**WHAT THE TASK ASKS**
What you return must match the records word for word, except that pictures are dropped.

*** Block opens ***

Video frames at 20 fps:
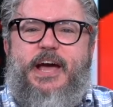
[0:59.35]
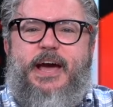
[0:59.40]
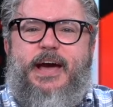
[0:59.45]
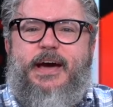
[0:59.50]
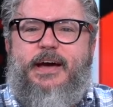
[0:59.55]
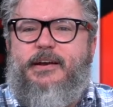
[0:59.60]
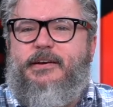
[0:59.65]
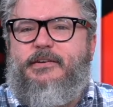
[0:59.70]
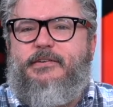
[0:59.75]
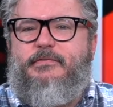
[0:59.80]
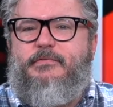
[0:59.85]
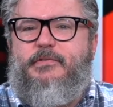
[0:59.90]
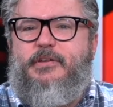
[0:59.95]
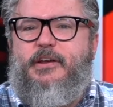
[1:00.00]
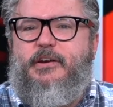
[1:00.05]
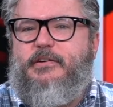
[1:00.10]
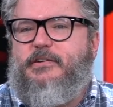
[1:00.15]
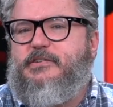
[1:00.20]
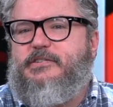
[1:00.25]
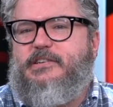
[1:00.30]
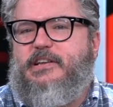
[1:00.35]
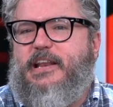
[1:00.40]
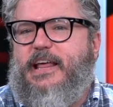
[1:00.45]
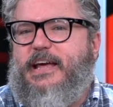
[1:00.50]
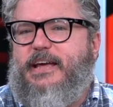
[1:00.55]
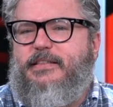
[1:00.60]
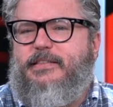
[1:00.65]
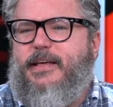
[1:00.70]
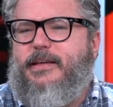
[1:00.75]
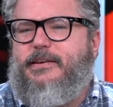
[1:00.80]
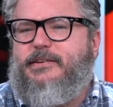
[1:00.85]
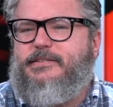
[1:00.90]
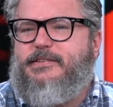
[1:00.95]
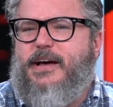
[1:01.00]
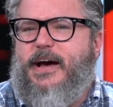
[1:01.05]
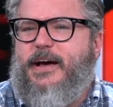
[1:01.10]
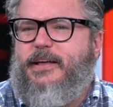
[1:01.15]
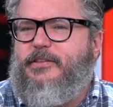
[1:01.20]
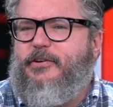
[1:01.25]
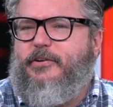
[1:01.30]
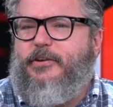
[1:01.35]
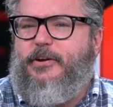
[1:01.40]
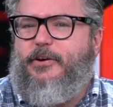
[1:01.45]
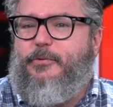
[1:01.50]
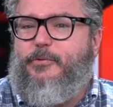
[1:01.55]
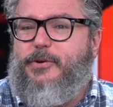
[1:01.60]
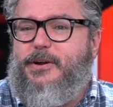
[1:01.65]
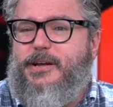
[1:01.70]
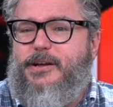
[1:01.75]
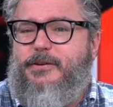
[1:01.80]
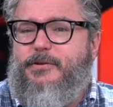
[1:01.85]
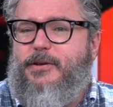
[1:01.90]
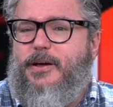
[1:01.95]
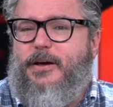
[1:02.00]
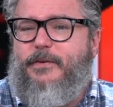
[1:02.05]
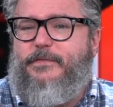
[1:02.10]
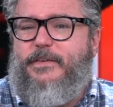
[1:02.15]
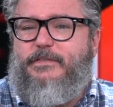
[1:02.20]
and years late they decide they're going to read uh,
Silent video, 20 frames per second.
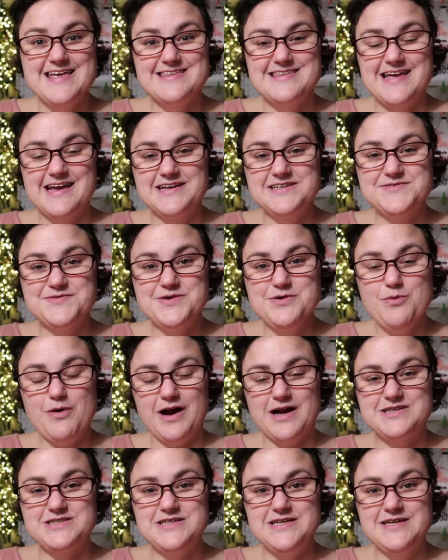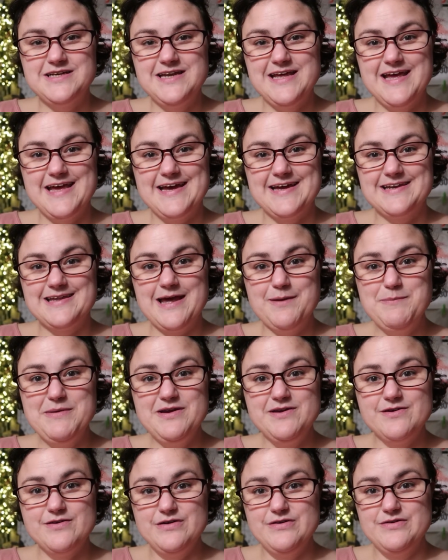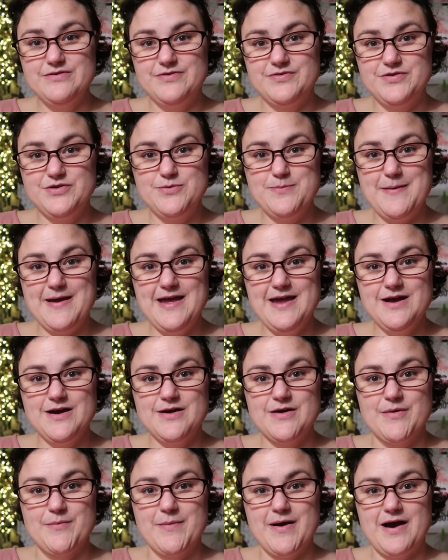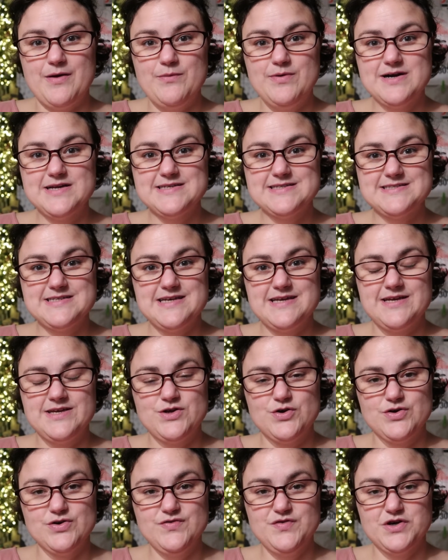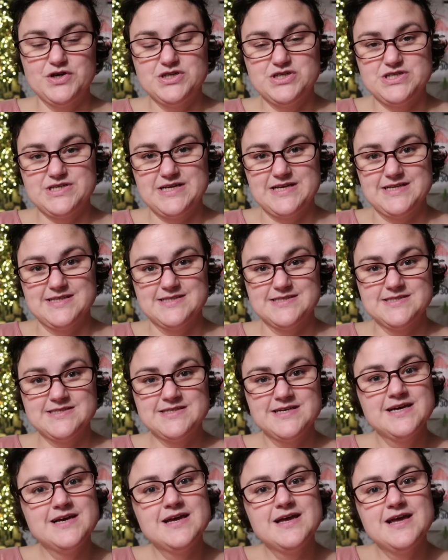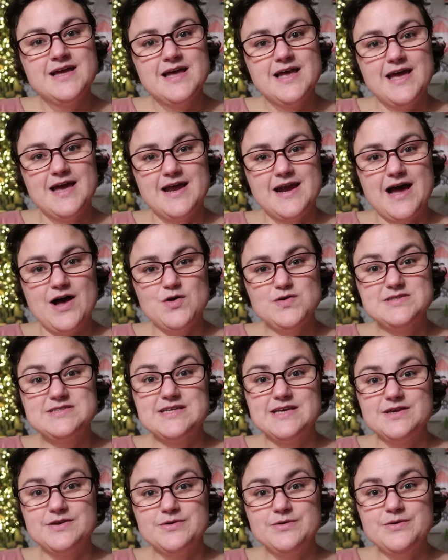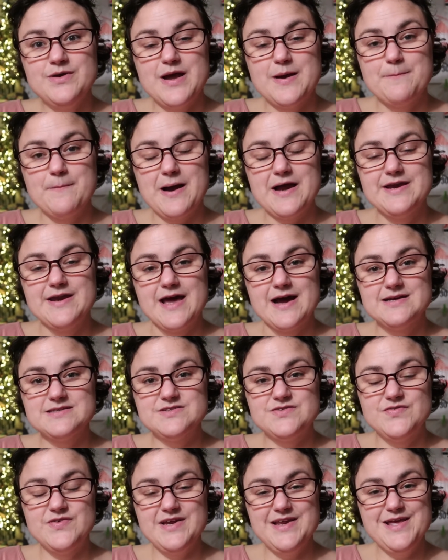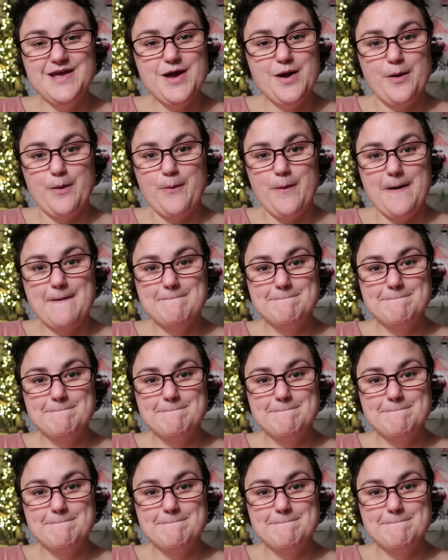Thanks for watching and let me know if you make them. I want to see your versions. And I'll see you in my next video.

*** Block closes ***

**OUTPUT OF THE EXERCISE**
Video frames at 20 fps:
[0:59.35]
[0:59.40]
[0:59.45]
[0:59.50]
[0:59.55]
[0:59.60]
[0:59.65]
[0:59.70]
[0:59.75]
[0:59.80]
[0:59.85]
[0:59.90]
[0:59.95]
[1:00.00]
[1:00.05]
[1:00.10]
[1:00.15]
[1:00.20]
[1:00.25]
[1:00.30]
[1:00.35]
[1:00.40]
[1:00.45]
[1:00.50]
[1:00.55]
[1:00.60]
[1:00.65]
[1:00.70]
[1:00.75]
[1:00.80]
[1:00.85]
[1:00.90]
[1:00.95]
[1:01.00]
[1:01.05]
[1:01.10]
[1:01.15]
[1:01.20]
[1:01.25]
[1:01.30]
[1:01.35]
[1:01.40]
[1:01.45]
[1:01.50]
[1:01.55]
[1:01.60]
[1:01.65]
[1:01.70]
[1:01.75]
[1:01.80]
[1:01.85]
[1:01.90]
[1:01.95]
[1:02.00]
[1:02.05]
[1:02.10]
[1:02.15]
[1:02.20]
and years late they decide they're going to read uh,
Silent video, 20 frames per second.
Thanks for watching and let me know if you make them. I want to see your versions. And I'll see you in my next video.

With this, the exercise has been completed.